--- Required action ---
Write out all the data verbatim. Skip images.

──────── Dataset excerpts

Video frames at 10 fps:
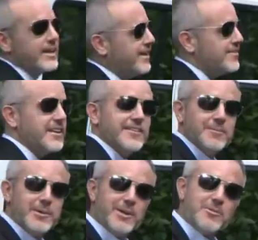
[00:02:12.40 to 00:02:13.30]
is charged
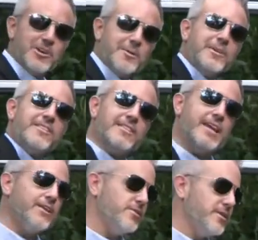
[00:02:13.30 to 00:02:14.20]
with battery, a
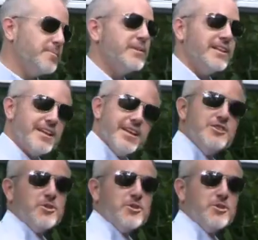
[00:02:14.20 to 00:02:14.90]
first degree misdemeanor.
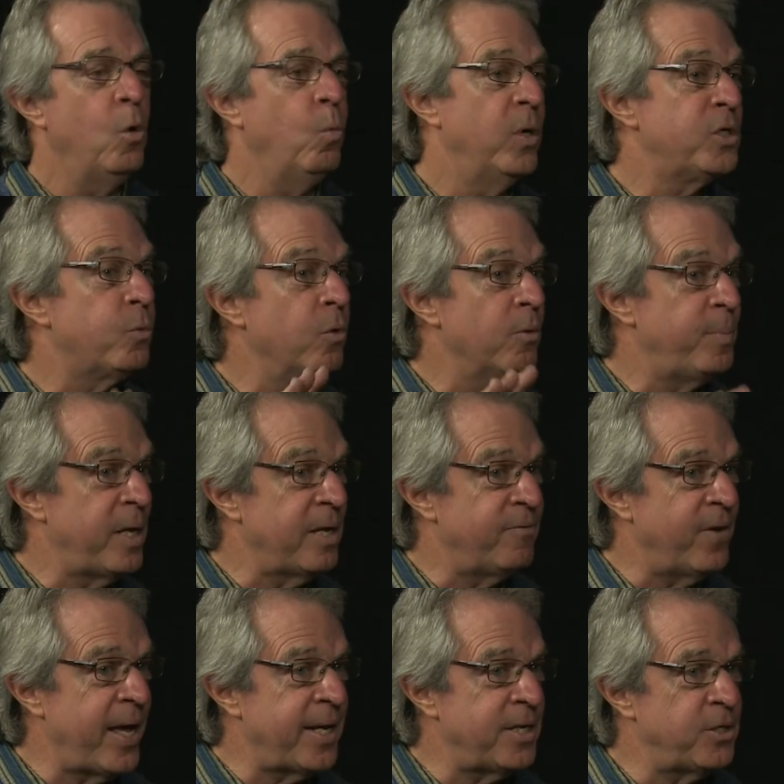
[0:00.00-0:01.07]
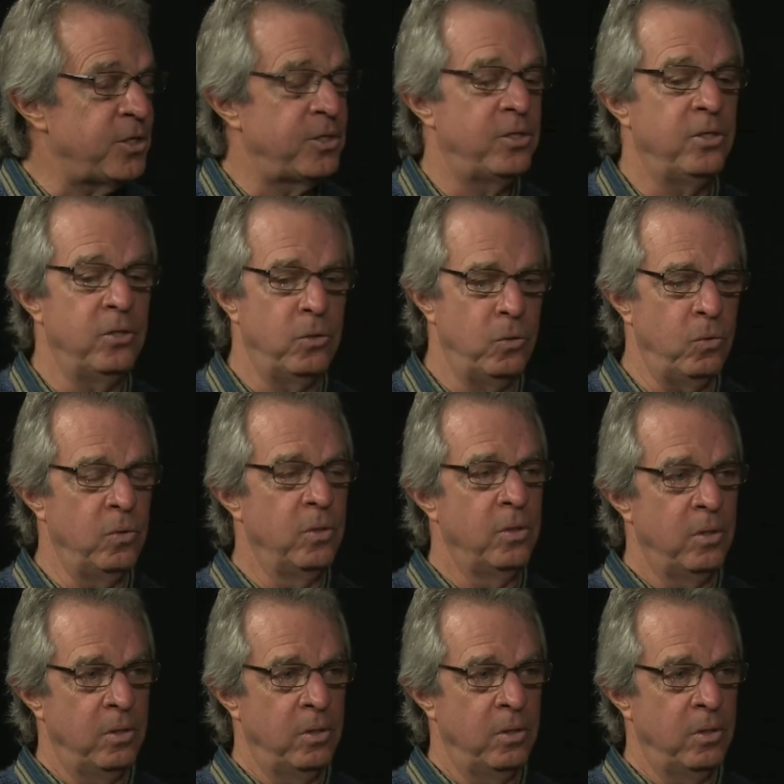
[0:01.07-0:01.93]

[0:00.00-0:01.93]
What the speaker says: which will be advantage to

────────────────

--- Output below ---
Video frames at 10 fps:
[00:02:12.40 to 00:02:13.30]
is charged
[00:02:13.30 to 00:02:14.20]
with battery, a
[00:02:14.20 to 00:02:14.90]
first degree misdemeanor.
[0:00.00-0:01.07]
[0:01.07-0:01.93]

[0:00.00-0:01.93]
What the speaker says: which will be advantage to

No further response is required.